Tiresias was a prophet from Thebes, a clairvoyant blinded by the gods for revealing their secrets. On Mount Cyllene he met a pair of mating snakes, sacred to Hera, and killed them. Hera was furious and punished Tiresias by turning him into a woman. Tiresias interfered with a sacred marriage, and the mother-goddess took his gender – castrated him. After seven years, he again found mating snakes. He made sure to leave them alone, and was allowed to become a man again. In Sophocles’ play, Oedipus asks Tiresias to find the killer of Laius, his predecessor. At first, Tiresias refuses, but eventually he reveals Oedipus himself (unwittingly) committed the crime, killing his father and marrying his mother. Outraged, Oedipus threw Tiresias out. Later, realising the truth, he blinded himself and went into exile.
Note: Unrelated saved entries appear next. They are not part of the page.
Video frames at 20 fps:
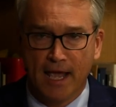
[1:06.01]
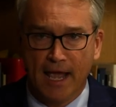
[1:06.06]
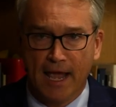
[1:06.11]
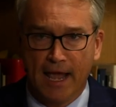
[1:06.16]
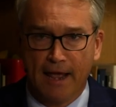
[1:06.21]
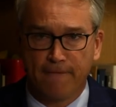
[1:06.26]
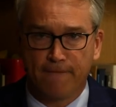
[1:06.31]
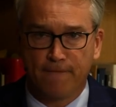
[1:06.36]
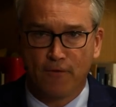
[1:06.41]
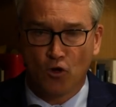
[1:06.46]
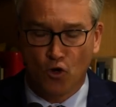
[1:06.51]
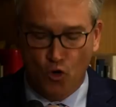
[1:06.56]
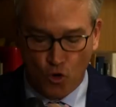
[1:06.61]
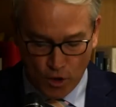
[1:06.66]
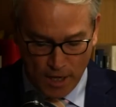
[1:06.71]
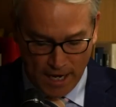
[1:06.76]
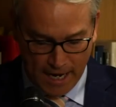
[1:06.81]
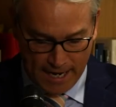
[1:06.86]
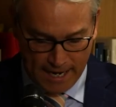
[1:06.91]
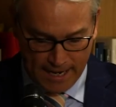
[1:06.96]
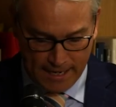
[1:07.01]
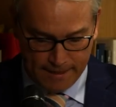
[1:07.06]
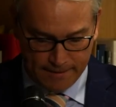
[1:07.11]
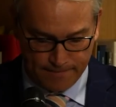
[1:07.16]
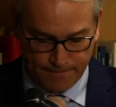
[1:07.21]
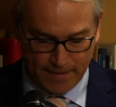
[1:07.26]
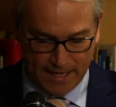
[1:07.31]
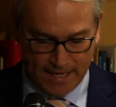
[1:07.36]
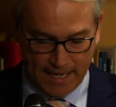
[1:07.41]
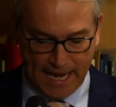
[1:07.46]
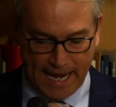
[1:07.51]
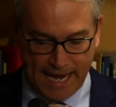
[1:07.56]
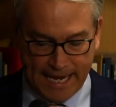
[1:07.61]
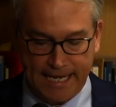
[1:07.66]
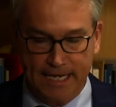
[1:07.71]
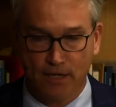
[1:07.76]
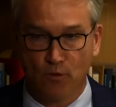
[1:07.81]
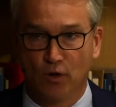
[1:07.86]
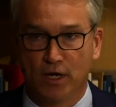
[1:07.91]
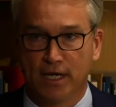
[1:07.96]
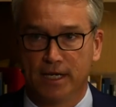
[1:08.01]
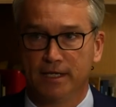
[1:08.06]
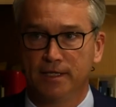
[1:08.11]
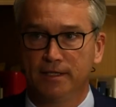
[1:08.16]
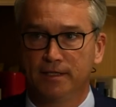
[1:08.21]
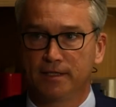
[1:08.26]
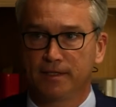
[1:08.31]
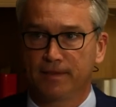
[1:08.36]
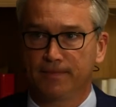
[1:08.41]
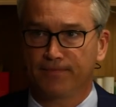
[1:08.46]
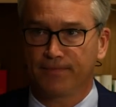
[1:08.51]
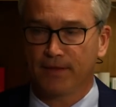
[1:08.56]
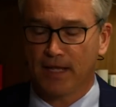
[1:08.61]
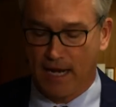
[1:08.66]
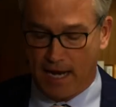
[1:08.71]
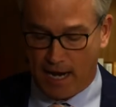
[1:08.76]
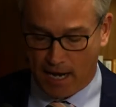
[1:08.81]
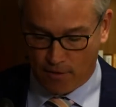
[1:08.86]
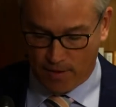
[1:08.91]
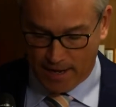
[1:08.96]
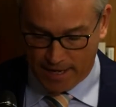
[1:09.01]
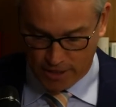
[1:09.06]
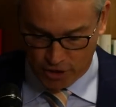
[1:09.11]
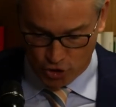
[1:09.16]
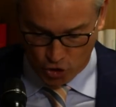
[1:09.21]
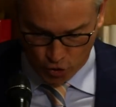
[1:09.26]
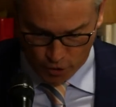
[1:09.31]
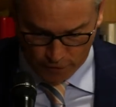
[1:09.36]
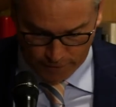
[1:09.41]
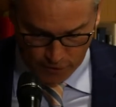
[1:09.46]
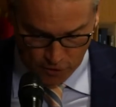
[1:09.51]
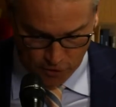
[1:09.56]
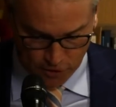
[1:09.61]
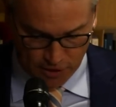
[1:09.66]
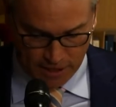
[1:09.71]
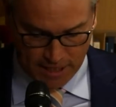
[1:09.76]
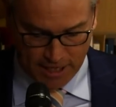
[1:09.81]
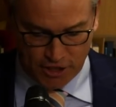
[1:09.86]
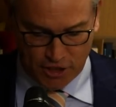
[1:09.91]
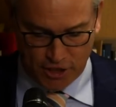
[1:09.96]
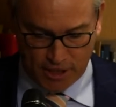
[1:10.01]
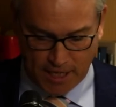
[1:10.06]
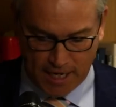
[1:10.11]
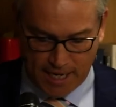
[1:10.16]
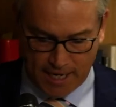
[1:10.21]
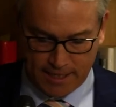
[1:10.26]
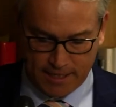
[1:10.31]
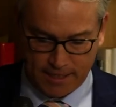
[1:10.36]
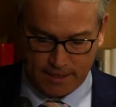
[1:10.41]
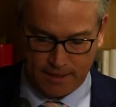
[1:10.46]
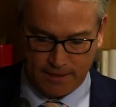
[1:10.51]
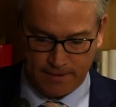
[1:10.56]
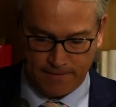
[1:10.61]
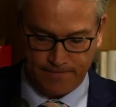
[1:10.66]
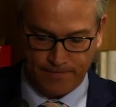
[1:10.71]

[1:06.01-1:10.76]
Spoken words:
And for Goodhart, anywheres are university educated,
This myth links two ways of theorising transvestism. Psychoanalysts look to an Oedipal model: mother (Hera, the mother goddess) is unobtainable, so she is enacted. The fetishistic object is a ‘penis’ analogue, mother’s breast/penis which can be kept safe against castration, and banish castration anxiety. For analytical psychologists, a fetish object has a magical meaning; it is symbolic rather than signifying. Tiresias came back to himself when he could bear to watch a coniunctio (witness a primal scene). Freud and Jung agreed that in para-sexual behaviour there is sexualisation of anger and rage at a denying object – a withholding and/or abusive parent. For Robert, intimacy with mother was castrating. ‘Being a girl’ is an identification with the persecutor.
Robert Stoller, a Californian psychoanalyst, suggests three elements are involved in gender identity: hormonal influences, sex assigned at birth and psy- chological imprinting. He described ‘perversion’ (a term he was unhappy with) as an erotic form of hatred. He found threats to gender identity disrupted a child’s sense of self, creating unconscious aggression and wishes for revenge (1966). Attachment is followed by undoing; frustration can’t be tolerated, as transitional objects, the first symbols, cannot form. Before a child can form transitional objects, Stoller assumes, like Winnicott, they believe their own wishes magically create the desired object – a loving mother. Transitional objects symbolise good
qualities, persist when the real mother is not there, ‘are’ her. Transvestites seem to act as if they themselves are the desired object: ‘playing at being mummy’ becomes being mummy.
Normally, as children, we eventually gain from the experience of frustration, developing a capacity to be with ‘not knowing’, to be, for a little while, out of control, not caring what is ‘right’, or ‘what mummy wants’, simply playing. Mother is a secure internal object. This is not possible if mother is absent, hostile, over-anxious or dead (Green, 1983, p. 142). Robert’s concretisation of his need for a mother (and the feminine) could not resolve until he could bear the experi- ence of lack – of loss, of frustration. Until then, his actions tended to ‘eat themselves’, that which was created was simultaneously destroyed.